As we shared the gospel with Tommy, he listened politely but without expression. When I offered prayer, he refused, got up, and walked away as though I had offended him. I reminded Milton (maybe I was reminding myself) that it is not our responsibility to bring about an immediate effect but to faithfully sow the seed and leave the rest to the Holy Spirit.

Today, I am walking along at a pretty good clip and I hear someone behind me calling out, "Hey, preacher, wait up." I turned around to see Tommy chasing me down the street. When he caught up, he said, "I was wondering if we could talk some more." I took Tommy to lunch and continued the conversation we had started a week earlier.

Tommy told me of a painful childhood that left him confused, angry, and afraid. He spent four years in the Army, traveled from place to place, engaged in all kinds of behavior–good and bad–in an effort to find peace and satisfaction in his life. He has tried to tell himself it doesn’t matter, that he doesn’t need anything anybody. He describes himself as a survivor. And that’s what Tommy has been doing: surviving.

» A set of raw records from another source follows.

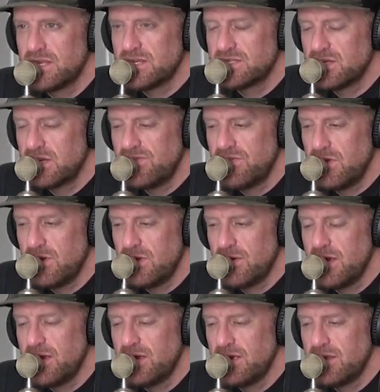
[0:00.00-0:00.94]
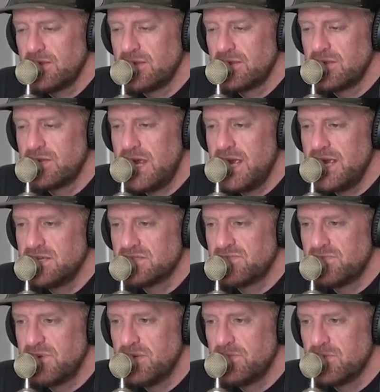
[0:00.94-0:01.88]
They said if the days
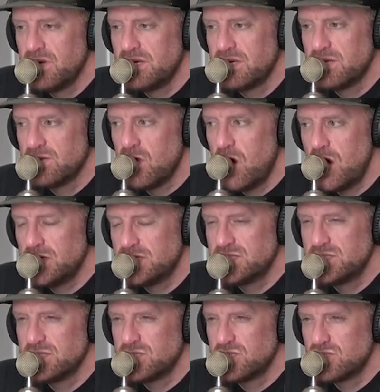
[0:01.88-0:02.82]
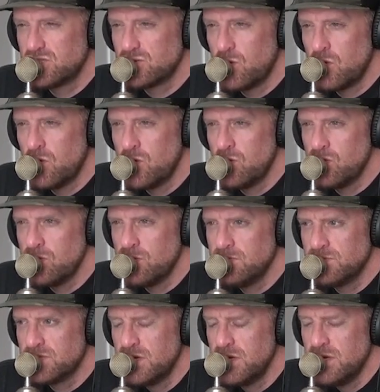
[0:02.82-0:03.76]
of people getting lost in
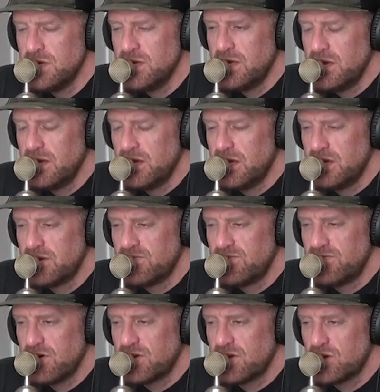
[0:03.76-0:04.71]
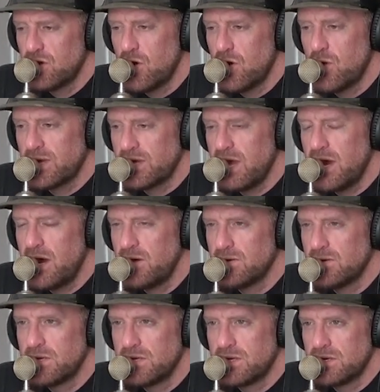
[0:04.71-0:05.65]
storms and fucking going
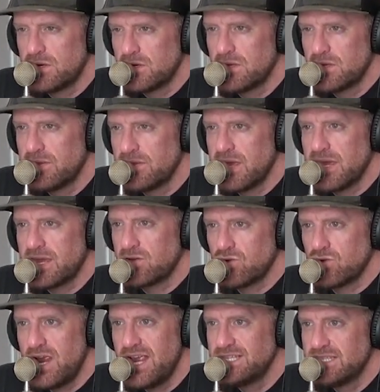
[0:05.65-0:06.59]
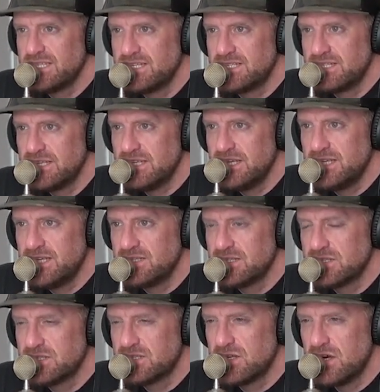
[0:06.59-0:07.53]
out and in like crazy seas
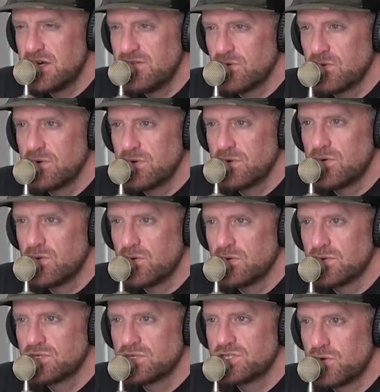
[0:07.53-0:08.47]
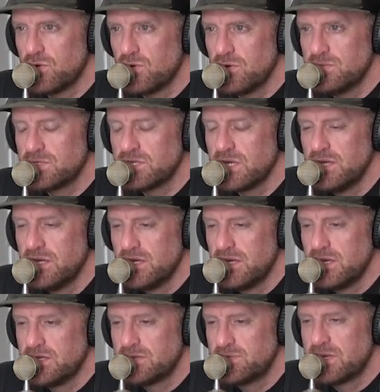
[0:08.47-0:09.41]
and stuff or storms,
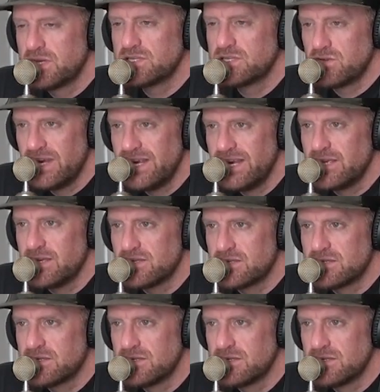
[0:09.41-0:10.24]
it's because they're idiots.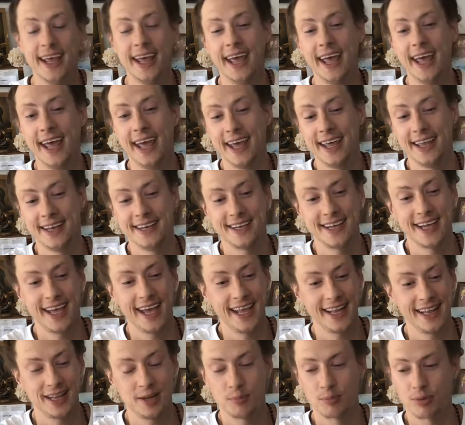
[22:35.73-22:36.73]
and
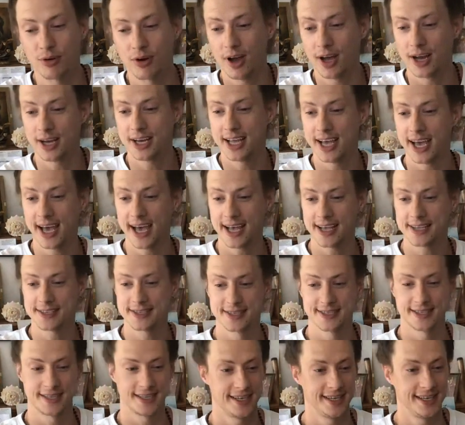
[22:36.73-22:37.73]
end the
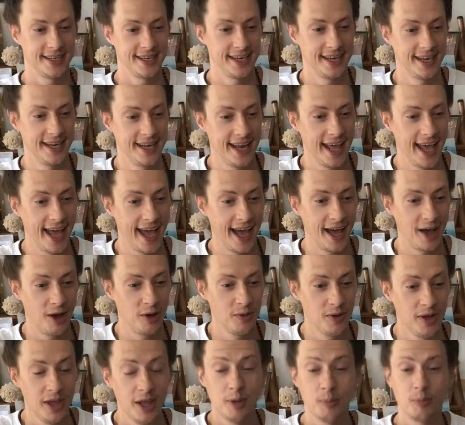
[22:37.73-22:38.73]
broadcast now,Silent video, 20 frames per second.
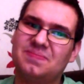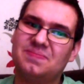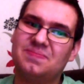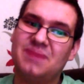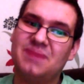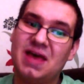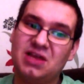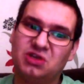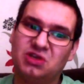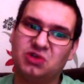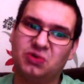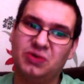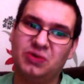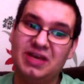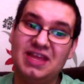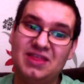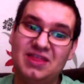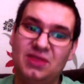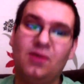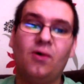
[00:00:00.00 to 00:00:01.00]
petrol
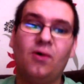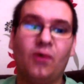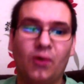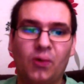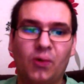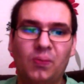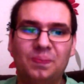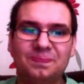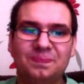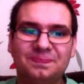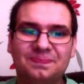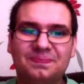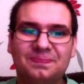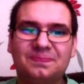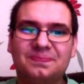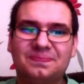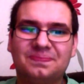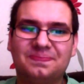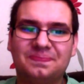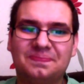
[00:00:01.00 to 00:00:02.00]
in the oil,
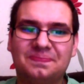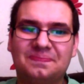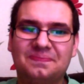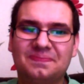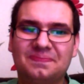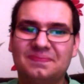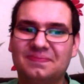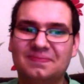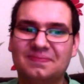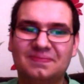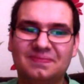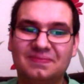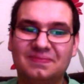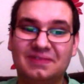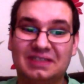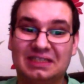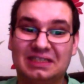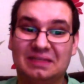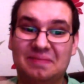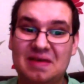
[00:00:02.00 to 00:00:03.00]

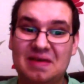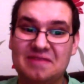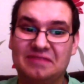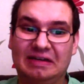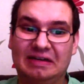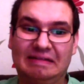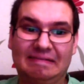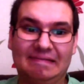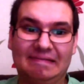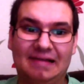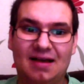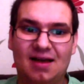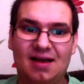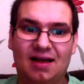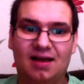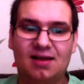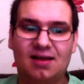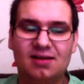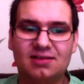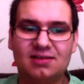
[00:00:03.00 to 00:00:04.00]
which is a bit of a
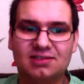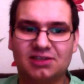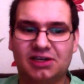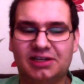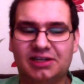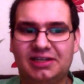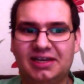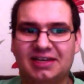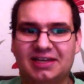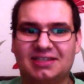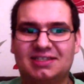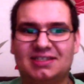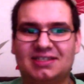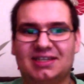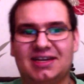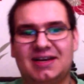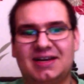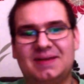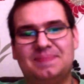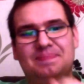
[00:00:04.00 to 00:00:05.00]
sign, yes,
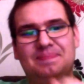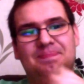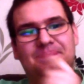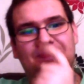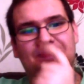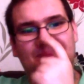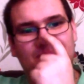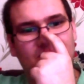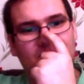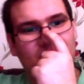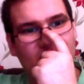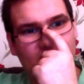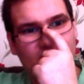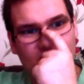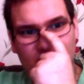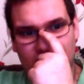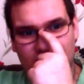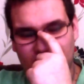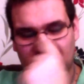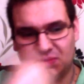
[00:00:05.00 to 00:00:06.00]

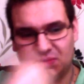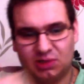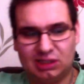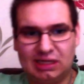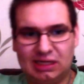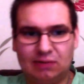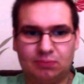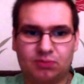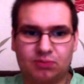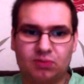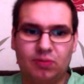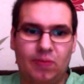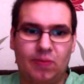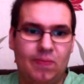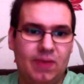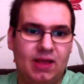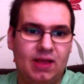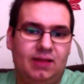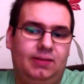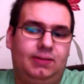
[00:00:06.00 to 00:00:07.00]
because that would probably
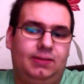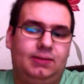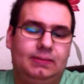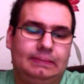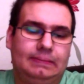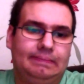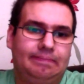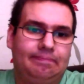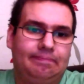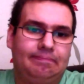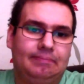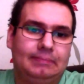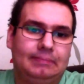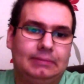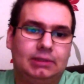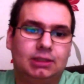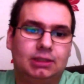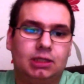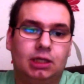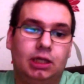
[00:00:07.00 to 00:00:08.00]
mean
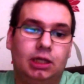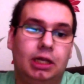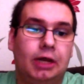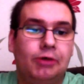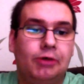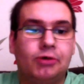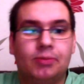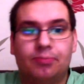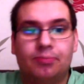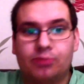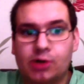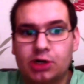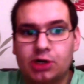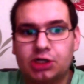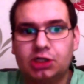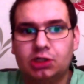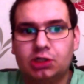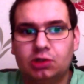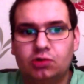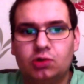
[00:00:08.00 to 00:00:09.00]
low
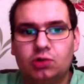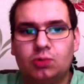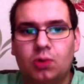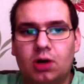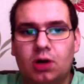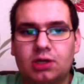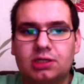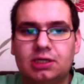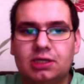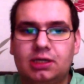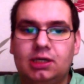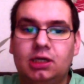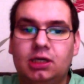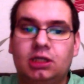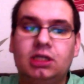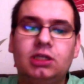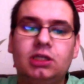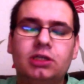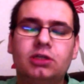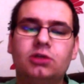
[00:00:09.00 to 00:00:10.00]
compression is what I was thinking. I
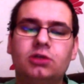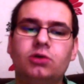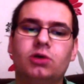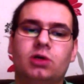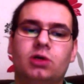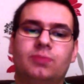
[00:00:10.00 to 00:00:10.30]
didn't do aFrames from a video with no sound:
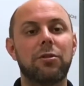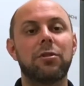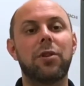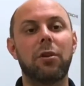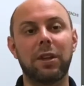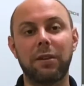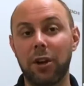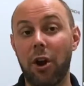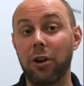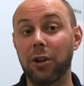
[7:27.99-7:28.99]
Just don't give
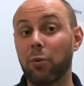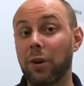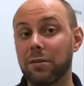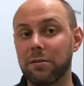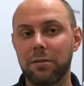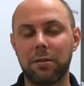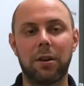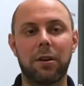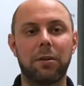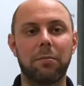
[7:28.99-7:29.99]
it all at once.
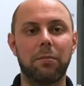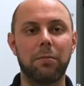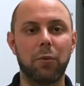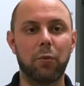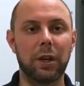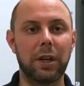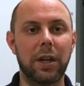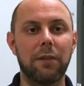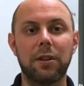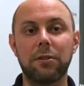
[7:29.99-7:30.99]
We're going to
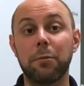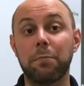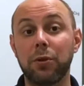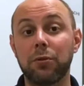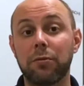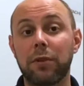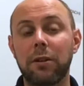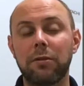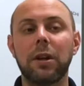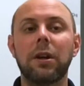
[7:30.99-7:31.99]
give this the buccal
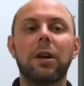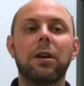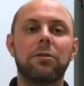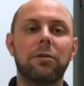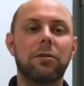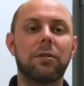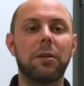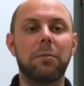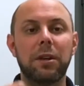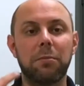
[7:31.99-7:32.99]
route, so it's
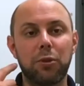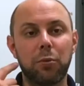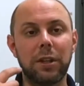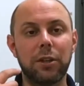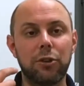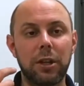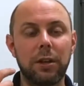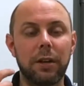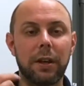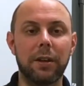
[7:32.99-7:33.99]
going to be in between the
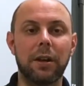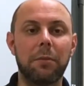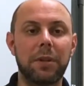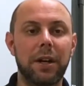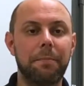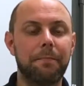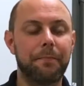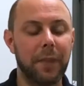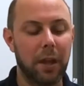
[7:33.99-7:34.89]
cheek and the gum line.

I said, "Tommy, it’s time you came to realize that there is more to life than just surviving. God has a wonderful, productive, fulfilling life in store for you and all you have to do is to give yourself over fully to him. Ask him to forgive you, cleanse you, and heal you of all the wounds of your past." Tommy agreed to do that and I prayed with him. I prayed that God would reveal his love to Tommy, that he would show him his true worth in God’s sight, and create within him a passionate hunger for God.

Tommy promised me that he would listen carefully for God’s voice and that he would follow him the rest of his life. He has promised to come to the meeting at the Bridge on Saturday. Meanwhile, I know where he hangs out and will be checking up on him. Pray for Tommy that he will follow the Lord and come into God’s perfect plan for his life.